Three Month Financial Highlights

($ in millions)

Fiscal 2025

 

Fiscal 2024

 

Change

GAAP

Adjusted (1)

GAAP

Adjusted (1)

GAAP

Adjusted (1)

Net sales

$406.3

 

$387.1

 

5.0%

 

Gross margin

$184.0

 

$167.9

 

9.6%

 

Gross margin %

45.3%

 

43.4%

 

 

 

Operating income

$97.5

$97.5

$85.0

$85.3

14.7%

14.3%

Operating income %

24.0%

24.0%

22.0%

22.0%

 

 

Net income

$61.4

$80.2

$50.0

$67.7

22.8%

18.5%

Net income attributable to common stockholders

$55.7

$74.5

$44.3

$62.0

25.7%

20.2%

Diluted EPS

$1.90

$2.54

$1.52

$2.13

25.0%

19.2%

(1) Results exclude items in reconciliation below.

 

 

 

 

 

 

 

 

“RBC continued to deliver strong operational performance in the first quarter with 5.0% sales growth, 11.3% adjusted EBITDA growth and 19.2% adjusted diluted earnings per share growth,” said Dr. Michael J. Hartnett, Chairman and Chief Executive Officer. “Customer demand for our capacity in the Aerospace and Defense end market remains robust, as evidenced by our 23.7% revenue growth, and our Industrial business continued to execute well and remains well poised for any acceleration in industrial end markets as we progress through the remainder of the year. Profit performance in the quarter was notable and continues to be driven by ongoing absorption of our aerospace and defense capacity and continued Dodge synergies, which are tailwinds that we believe will continue to benefit us through the remainder of the fiscal year.”

First Quarter Results

Net sales for the first quarter of fiscal 2025 were $406.3 million, an increase of 5.0% from $387.1 million in the first quarter of fiscal 2024. Net sales for the Industrial segment decreased 3.5%, while net sales for the Aerospace/Defense segment increased 23.7%. Gross margin for the first quarter of fiscal 2025 was $184.0 million compared to $167.9 million for the same period last year.

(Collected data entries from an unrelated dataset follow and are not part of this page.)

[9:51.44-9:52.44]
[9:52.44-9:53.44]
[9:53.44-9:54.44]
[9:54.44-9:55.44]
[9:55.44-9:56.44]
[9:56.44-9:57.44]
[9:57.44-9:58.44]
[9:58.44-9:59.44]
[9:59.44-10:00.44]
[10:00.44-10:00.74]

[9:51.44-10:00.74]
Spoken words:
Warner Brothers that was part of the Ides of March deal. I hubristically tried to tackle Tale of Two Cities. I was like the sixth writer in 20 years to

SG&A for the first quarter of fiscal 2025 was $67.6 million, an increase of $2.9 million from $64.7 million for the same period last year. As a percentage of net sales, SG&A was 16.6% for the first quarter of fiscal 2025 compared to 16.7% for the same period last year.

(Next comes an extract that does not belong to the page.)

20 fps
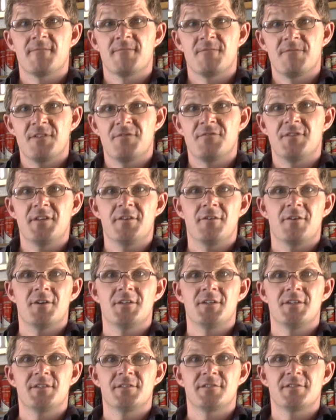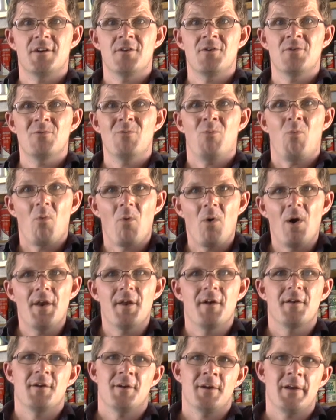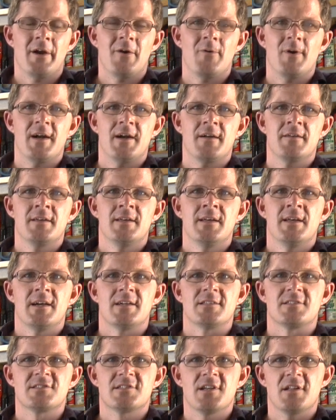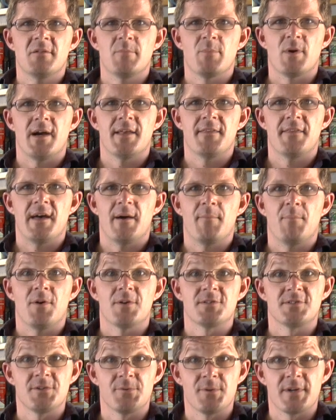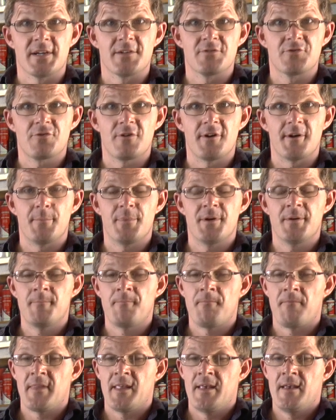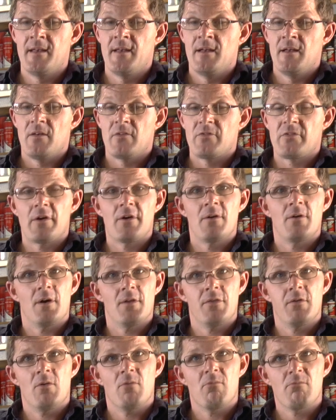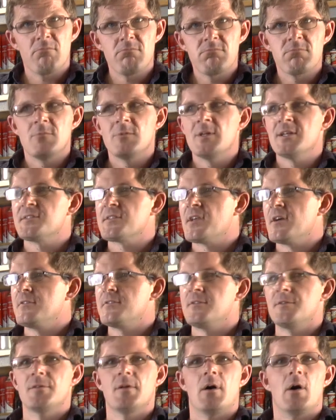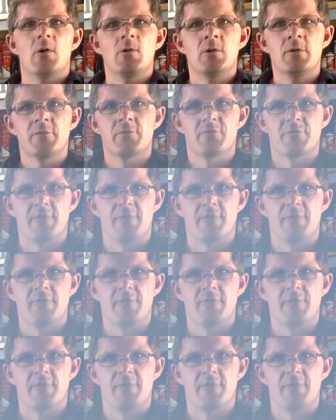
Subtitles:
59 years old, why don't I go out and celebrate that by doing a trip? So I thought, let's go do the Holland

Other operating expenses for the first quarter of fiscal 2025 totaled $18.9 million compared to $18.2 million for the same period last year. For the first quarter of fiscal 2025, other operating expenses included $17.8 million of amortization of intangible assets and $1.1 million of other items. For the first quarter of fiscal 2024, other operating expenses included $17.5 million of amortization of intangible assets and $0.7 million of other items.

Operating income for the first quarter of fiscal 2025 was $97.5 million compared to $85.0 million for the same period last year. On an adjusted basis, operating income was $97.5 million for the first quarter of fiscal 2025 compared to $85.3 million for the same period last year. Refer to the tables below for details on the adjustments made to operating income to arrive at adjusted operating income.

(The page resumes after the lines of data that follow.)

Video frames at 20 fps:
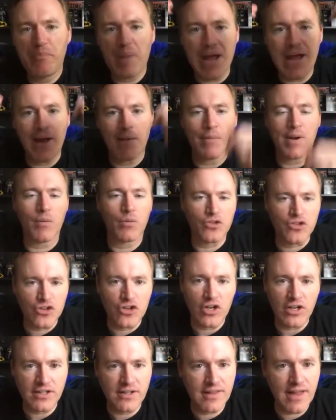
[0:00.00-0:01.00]
Bam, I was
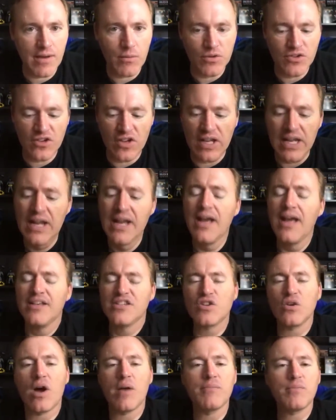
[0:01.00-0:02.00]
hooked. That was it.
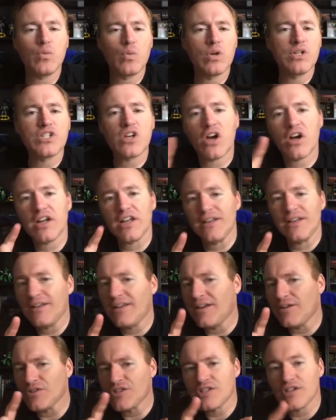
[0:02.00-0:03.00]
So I'm, we're talking,
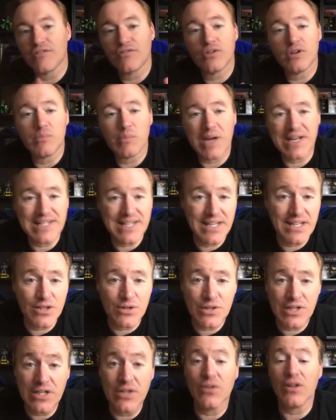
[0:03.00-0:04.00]
you know, stuff written by Denny
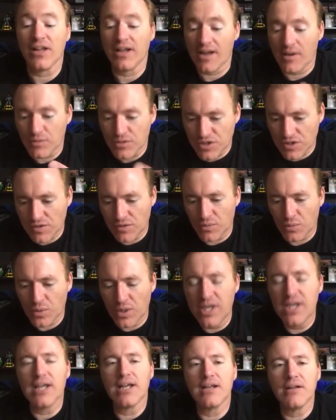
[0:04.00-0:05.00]
O'Neil. Like I was
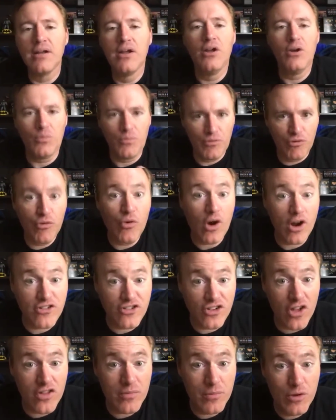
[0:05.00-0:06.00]
reading, before I
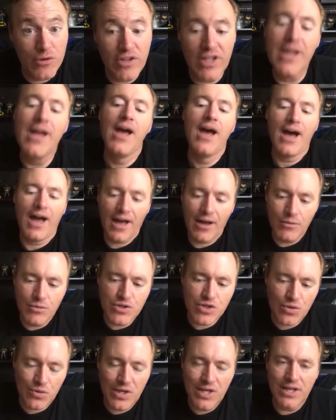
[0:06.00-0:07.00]
saw the movie, I
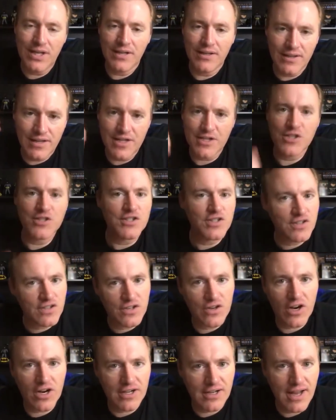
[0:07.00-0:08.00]
was reading Legends of
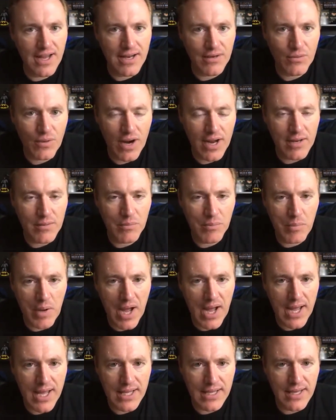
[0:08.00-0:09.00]
the Dark Knight, right,
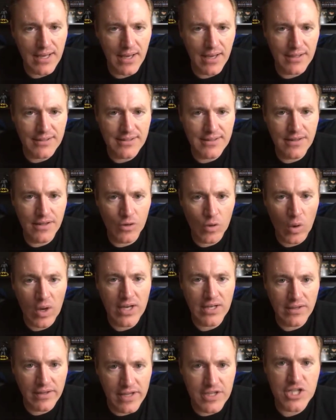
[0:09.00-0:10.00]
by uh, the
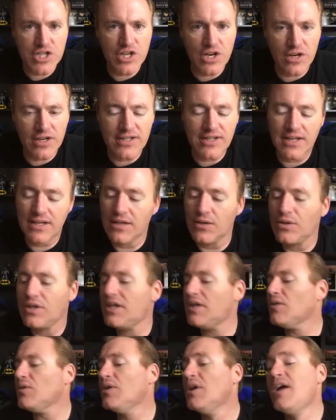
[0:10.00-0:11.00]
great legendary Denny
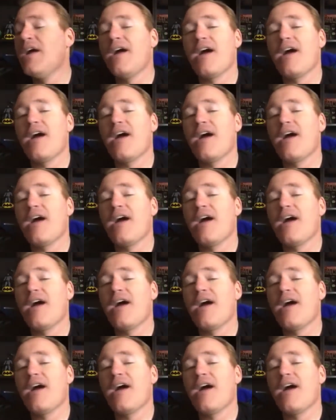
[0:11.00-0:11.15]
O'Neil.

Interest expense, net, was $17.2 million for the first quarter of fiscal 2025 compared to $20.5 million for the same period last year.

Income tax expense for the first quarter of fiscal 2025 was $18.5 million compared to $14.0 million for the same period last year. The effective income tax rate for the first quarter of fiscal 2025 was 23.1% compared to 21.9% for the same period last year.

Net income for the first quarter of fiscal 2025 was $61.4 million compared to $50.0 million for the same period last year. On an adjusted basis, net income was $80.2 million for the first quarter of fiscal 2025 compared to $67.7 million for the same period last year. Refer to the tables below for details on the adjustments made to net income to arrive at adjusted net income. Net income attributable to common stockholders for the first quarter of fiscal 2025 was $55.7 million compared to $44.3 million for the same period last year. On an adjusted basis, net income attributable to common stockholders for the first quarter of fiscal 2025 was $74.5 million compared to $62.0 million for the same period last year.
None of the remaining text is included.